We found an MBL in 27% of isolates, with up to 75% in one centre. Carbapenemase production in the isolates varied geographically on a national level but did not show a specific trend towards the north/south or the east/west direction. Similarly, a recent multi-national study (ERACE Global Surveillance program) analysed 807 carbapenem-resistant P. aeruginosa isolates. In total, 33% carbapenemase-positive isolates were found via phenotypic methods [13]. The Middle East and Africa showed the highest resistance rates, with 43% and 66% for CZA, respectively. In contrast, a study from the US from 2017 found only 4% of VIM in 290 meropenem-resistant P. aeruginosa isolates, indicating a high geographic heterogeneity of MBL-positive P. aeruginosa [14].

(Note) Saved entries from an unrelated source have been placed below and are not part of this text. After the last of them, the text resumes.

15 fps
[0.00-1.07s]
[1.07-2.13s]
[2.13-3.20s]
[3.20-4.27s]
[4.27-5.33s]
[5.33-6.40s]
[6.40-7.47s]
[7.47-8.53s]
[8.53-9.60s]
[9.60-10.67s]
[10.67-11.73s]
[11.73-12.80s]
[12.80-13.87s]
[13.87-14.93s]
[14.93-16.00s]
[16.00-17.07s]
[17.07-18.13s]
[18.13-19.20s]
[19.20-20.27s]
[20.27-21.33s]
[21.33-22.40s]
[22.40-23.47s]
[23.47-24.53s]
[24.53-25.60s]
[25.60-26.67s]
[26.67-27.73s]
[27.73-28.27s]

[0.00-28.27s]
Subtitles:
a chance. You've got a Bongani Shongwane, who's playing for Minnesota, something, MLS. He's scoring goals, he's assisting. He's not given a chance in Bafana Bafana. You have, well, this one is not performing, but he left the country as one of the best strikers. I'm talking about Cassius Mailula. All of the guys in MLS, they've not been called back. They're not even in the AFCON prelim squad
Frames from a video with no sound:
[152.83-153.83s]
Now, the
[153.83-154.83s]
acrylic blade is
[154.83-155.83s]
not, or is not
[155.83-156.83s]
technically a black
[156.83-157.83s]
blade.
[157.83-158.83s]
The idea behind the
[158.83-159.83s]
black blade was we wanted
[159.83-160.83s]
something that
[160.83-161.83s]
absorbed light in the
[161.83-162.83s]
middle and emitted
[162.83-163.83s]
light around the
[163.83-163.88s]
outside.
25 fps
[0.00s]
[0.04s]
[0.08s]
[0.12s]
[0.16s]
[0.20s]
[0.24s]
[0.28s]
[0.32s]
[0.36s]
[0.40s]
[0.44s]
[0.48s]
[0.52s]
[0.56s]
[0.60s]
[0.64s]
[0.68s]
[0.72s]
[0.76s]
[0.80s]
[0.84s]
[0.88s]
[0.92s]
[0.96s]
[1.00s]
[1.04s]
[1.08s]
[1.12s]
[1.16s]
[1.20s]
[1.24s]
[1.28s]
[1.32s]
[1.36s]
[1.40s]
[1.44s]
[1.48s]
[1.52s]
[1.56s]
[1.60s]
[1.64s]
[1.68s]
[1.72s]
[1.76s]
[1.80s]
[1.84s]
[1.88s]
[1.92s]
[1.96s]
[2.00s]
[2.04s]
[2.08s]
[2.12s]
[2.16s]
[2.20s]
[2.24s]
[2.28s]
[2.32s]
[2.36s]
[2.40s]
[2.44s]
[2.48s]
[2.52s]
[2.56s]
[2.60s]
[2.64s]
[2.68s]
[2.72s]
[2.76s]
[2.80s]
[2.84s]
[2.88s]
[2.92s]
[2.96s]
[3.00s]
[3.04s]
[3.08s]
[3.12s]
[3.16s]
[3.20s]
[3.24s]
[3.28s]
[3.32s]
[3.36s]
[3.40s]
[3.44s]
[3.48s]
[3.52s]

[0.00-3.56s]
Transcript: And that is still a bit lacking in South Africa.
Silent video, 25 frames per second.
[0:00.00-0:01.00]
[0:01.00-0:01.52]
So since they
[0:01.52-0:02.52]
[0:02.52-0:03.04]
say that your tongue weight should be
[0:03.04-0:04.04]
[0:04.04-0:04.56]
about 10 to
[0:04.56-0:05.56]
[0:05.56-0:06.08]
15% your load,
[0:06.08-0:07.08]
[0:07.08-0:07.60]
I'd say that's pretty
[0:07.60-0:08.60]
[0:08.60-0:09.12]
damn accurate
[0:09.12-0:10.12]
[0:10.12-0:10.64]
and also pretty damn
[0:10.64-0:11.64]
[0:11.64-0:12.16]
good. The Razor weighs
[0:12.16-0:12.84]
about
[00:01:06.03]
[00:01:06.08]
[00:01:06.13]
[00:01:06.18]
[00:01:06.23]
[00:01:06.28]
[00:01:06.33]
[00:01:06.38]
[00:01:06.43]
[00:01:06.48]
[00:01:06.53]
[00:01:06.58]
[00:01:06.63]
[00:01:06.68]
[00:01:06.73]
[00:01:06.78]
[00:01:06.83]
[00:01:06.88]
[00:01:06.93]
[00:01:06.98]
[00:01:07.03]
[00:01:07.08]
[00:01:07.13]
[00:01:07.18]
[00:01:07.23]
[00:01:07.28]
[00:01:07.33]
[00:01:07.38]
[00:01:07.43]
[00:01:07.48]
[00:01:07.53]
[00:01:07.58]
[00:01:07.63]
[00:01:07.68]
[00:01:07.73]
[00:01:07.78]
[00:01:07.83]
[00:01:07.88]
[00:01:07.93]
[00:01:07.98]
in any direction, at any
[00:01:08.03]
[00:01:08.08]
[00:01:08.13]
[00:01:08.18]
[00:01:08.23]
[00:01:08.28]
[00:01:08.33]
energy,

Easy-to-perform and reliable susceptibility testing of P. aeruginosa is important for diagnostic microbiological laboratories and the appropriate management of infectious diseases. Despite commercially available gradient and disk diffusion tests, semi-automated platforms are now able to provide CZA MICs. Studies have shown that gradient diffusion tests demonstrated good accuracy compared to BMD, whereas disk diffusion showed higher MICs [9,15]. Recently, the performance of the Vitek2 (bioMerieux, Nürtingen, Germany) system was analysed for reliability of CZA susceptibility testing [16]. A rate of 18.1% of misclassification of susceptible strains was reported, and it was concluded that for Vitek2 and MIC gradient tests a control with the broth microdilution (BMD) method is needed when MIC values are close to a breakpoint [15]. Here, we only used one commercially available method for susceptibility testing based on microdilution, which does not allow any interpretation of the reliability of MICs in comparison to the gold standard BMD method according to EUCAST. However, in comparison with the results from other German surveillance studies based on the BMD method, our data are comparable [11,14]. Further, a recent study presented comparable good performance and trustworthy results for accurate MIC determination of CZA of another commercially available method (MicroScan WalkAway, Beckman Coulter, Brea, CA, USA) [17].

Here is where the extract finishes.